# SOURCE RECORDS:
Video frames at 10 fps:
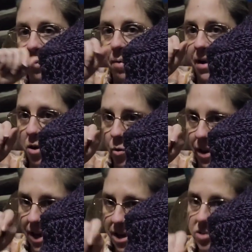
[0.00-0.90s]
by
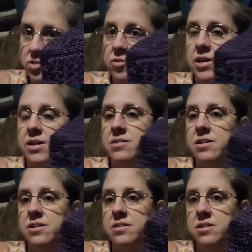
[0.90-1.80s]
going into the
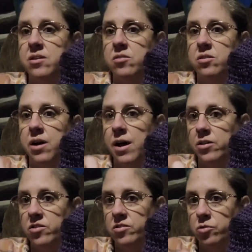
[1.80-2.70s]
extended single and
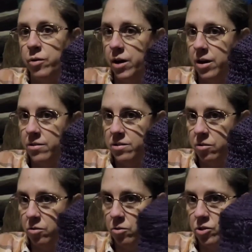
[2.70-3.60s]
just doing a
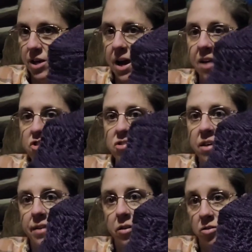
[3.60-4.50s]
single crochet. I just
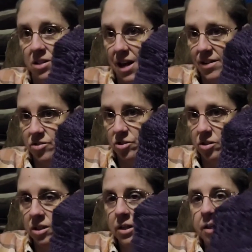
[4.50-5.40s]
thought that looked nicer,
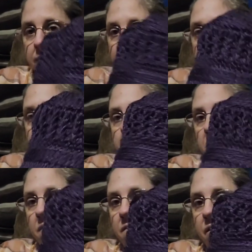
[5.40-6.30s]
and it made
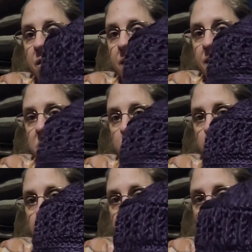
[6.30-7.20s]
a very nice
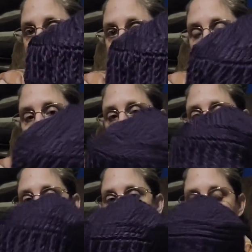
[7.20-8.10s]
brim.
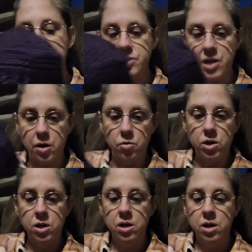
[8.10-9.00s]
So
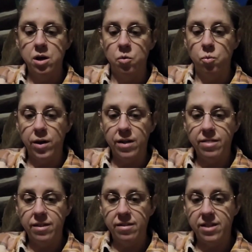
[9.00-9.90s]

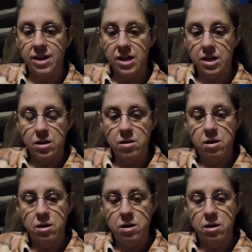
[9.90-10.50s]
with the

# WHAT YOU SHOULD DO:
Keep the pictures out and transcribe the listing exactly.

# ANSWER:
Video frames at 10 fps:
[0.00-0.90s]
by
[0.90-1.80s]
going into the
[1.80-2.70s]
extended single and
[2.70-3.60s]
just doing a
[3.60-4.50s]
single crochet. I just
[4.50-5.40s]
thought that looked nicer,
[5.40-6.30s]
and it made
[6.30-7.20s]
a very nice
[7.20-8.10s]
brim.
[8.10-9.00s]
So
[9.00-9.90s]

[9.90-10.50s]
with the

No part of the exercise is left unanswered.